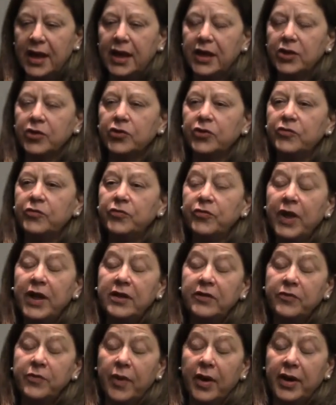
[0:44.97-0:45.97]
And a good
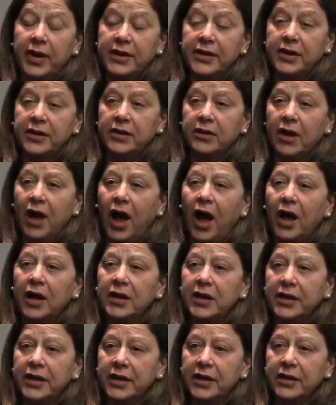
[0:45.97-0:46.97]
friend of mine and a
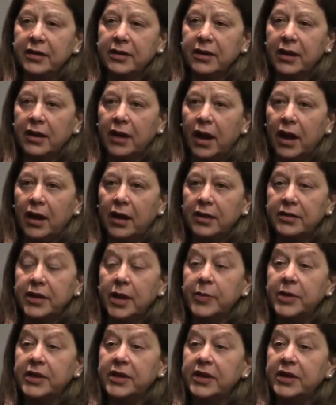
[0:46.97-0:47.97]
colleague,
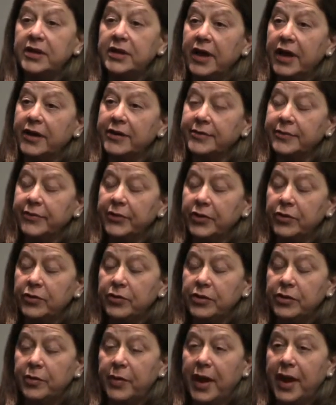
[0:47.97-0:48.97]
Debbie Tyndale,
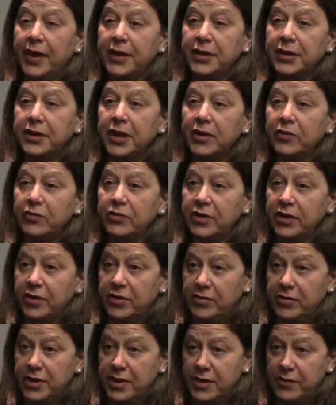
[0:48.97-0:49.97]
who's a past
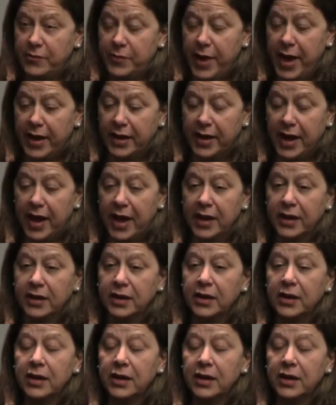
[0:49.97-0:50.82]
secretary of PCACAC,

WHAT IS EXPECTED ▸ The listing above is to be retyped exactly, with all pictures left out.

RESPONSE ▸
[0:44.97-0:45.97]
And a good
[0:45.97-0:46.97]
friend of mine and a
[0:46.97-0:47.97]
colleague,
[0:47.97-0:48.97]
Debbie Tyndale,
[0:48.97-0:49.97]
who's a past
[0:49.97-0:50.82]
secretary of PCACAC,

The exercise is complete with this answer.